_Task item:_
Take the line that contains "[5:02.75-5:03.75]" as the start and the last line of the entries as the end, and print both and everything between them exactly, without the pictures.

◇ ◇ ◇

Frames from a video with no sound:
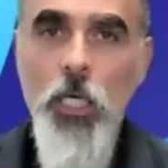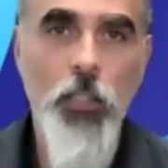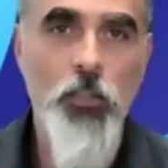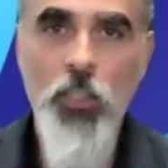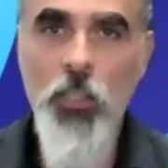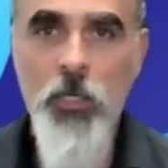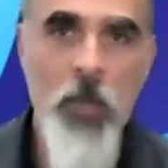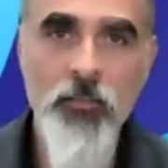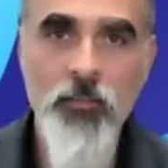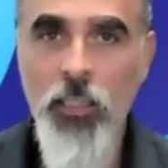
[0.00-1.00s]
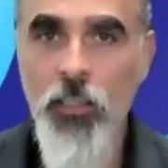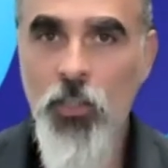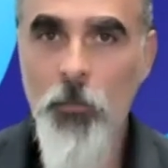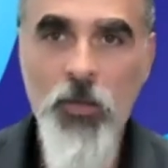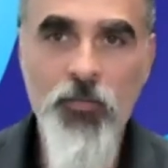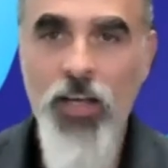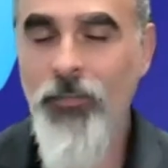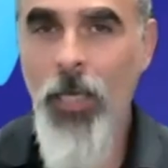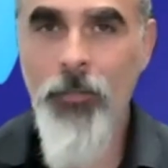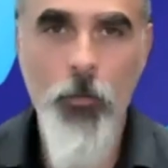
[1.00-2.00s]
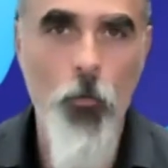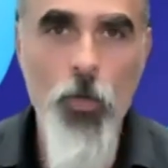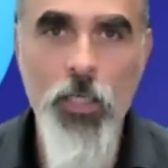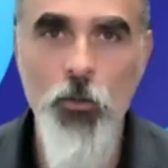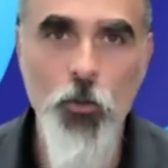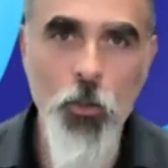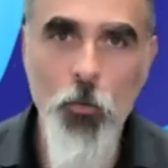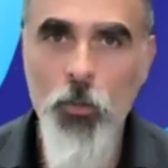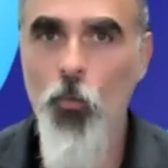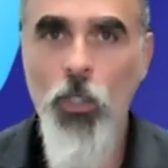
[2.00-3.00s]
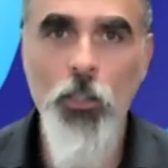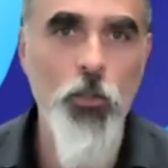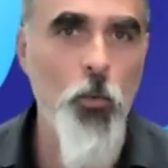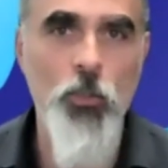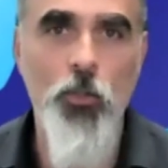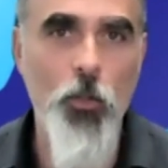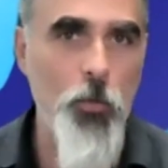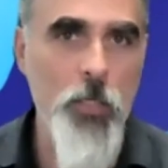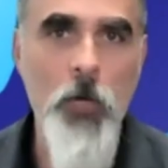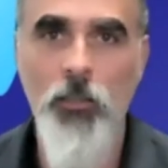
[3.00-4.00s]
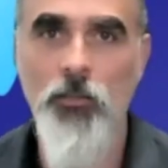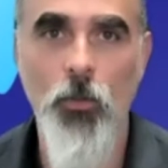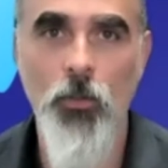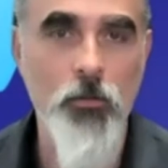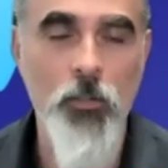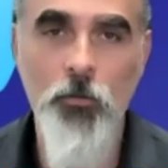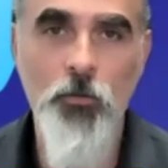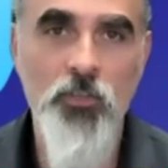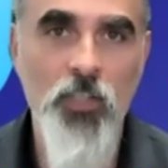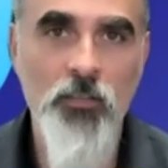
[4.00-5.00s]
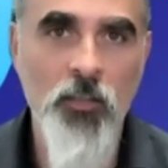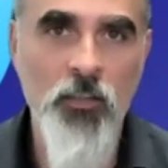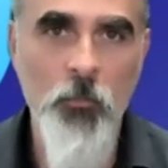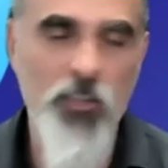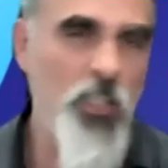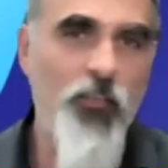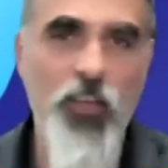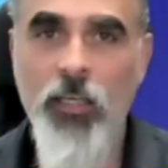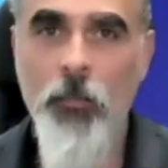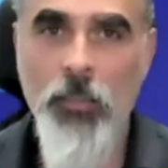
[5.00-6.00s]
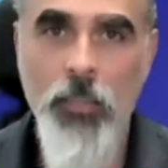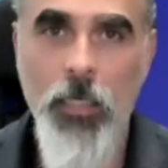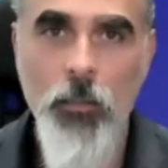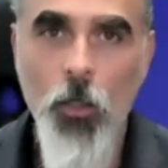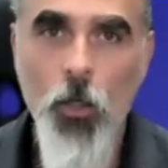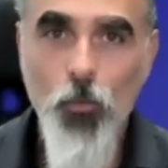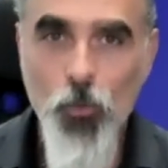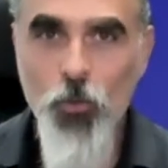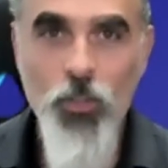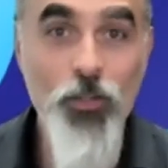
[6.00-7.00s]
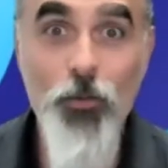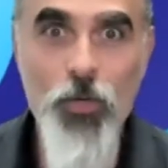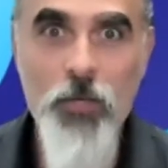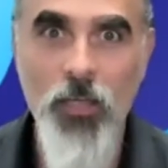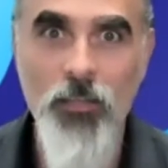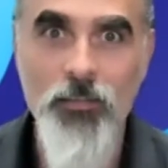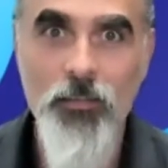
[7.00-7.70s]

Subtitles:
it's going to be amazing, and it's going to be fantastic, and we can do it, and we're going to do it in 3 months. Well, didn't you just say 6 months? No, forget about that. We'll do it in 3 months.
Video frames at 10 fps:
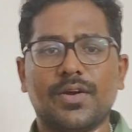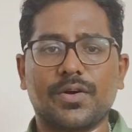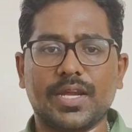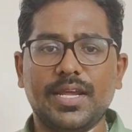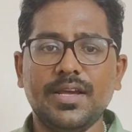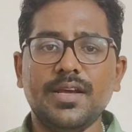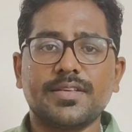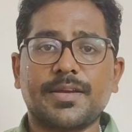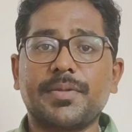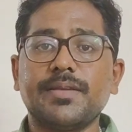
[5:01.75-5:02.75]
Okay,
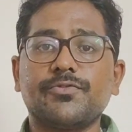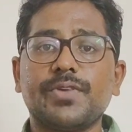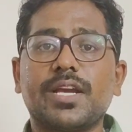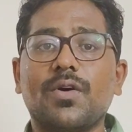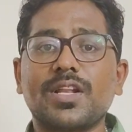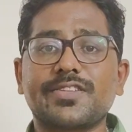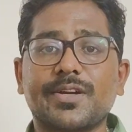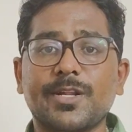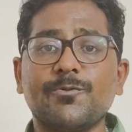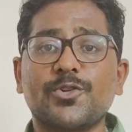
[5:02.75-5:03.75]
sometimes we call
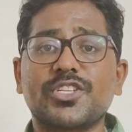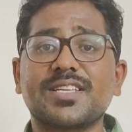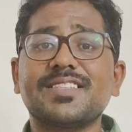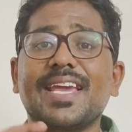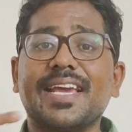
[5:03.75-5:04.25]
certain foods as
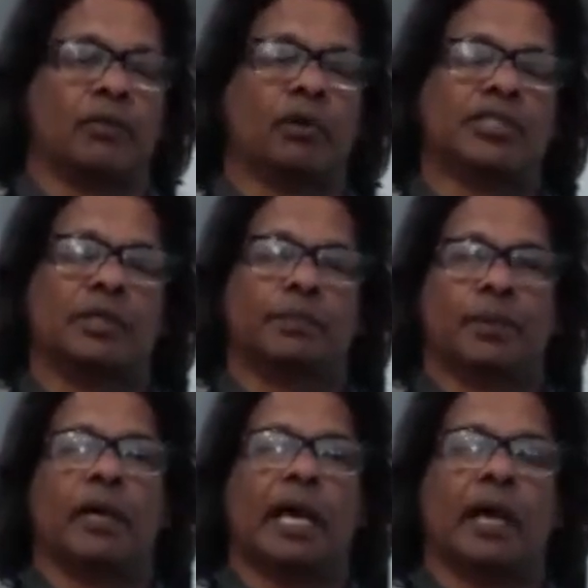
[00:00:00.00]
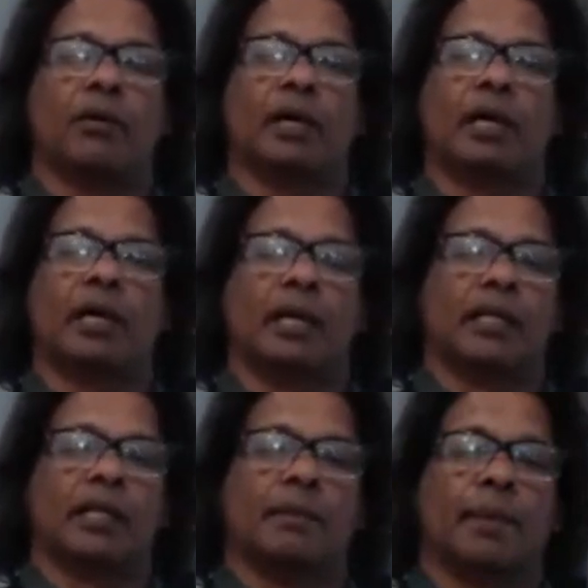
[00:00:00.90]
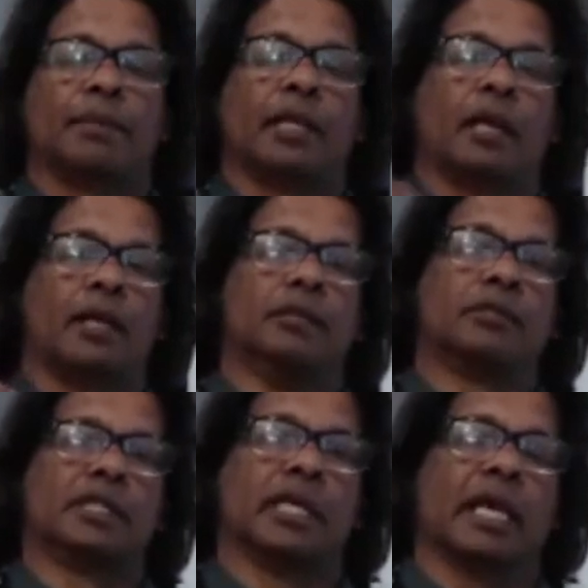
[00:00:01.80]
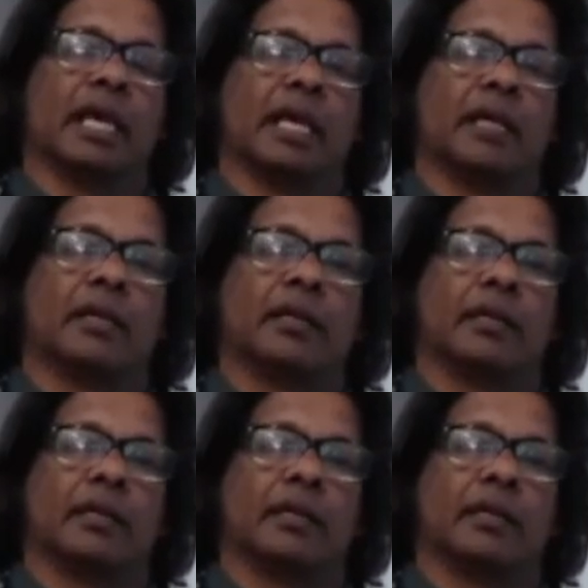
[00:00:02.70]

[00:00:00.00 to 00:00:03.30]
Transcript: Once you put it out, the people that are using it,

◇ ◇ ◇

_Your response:_
[5:02.75-5:03.75]
sometimes we call
[5:03.75-5:04.25]
certain foods as
[00:00:00.00]
[00:00:00.90]
[00:00:01.80]
[00:00:02.70]

[00:00:00.00 to 00:00:03.30]
Transcript: Once you put it out, the people that are using it,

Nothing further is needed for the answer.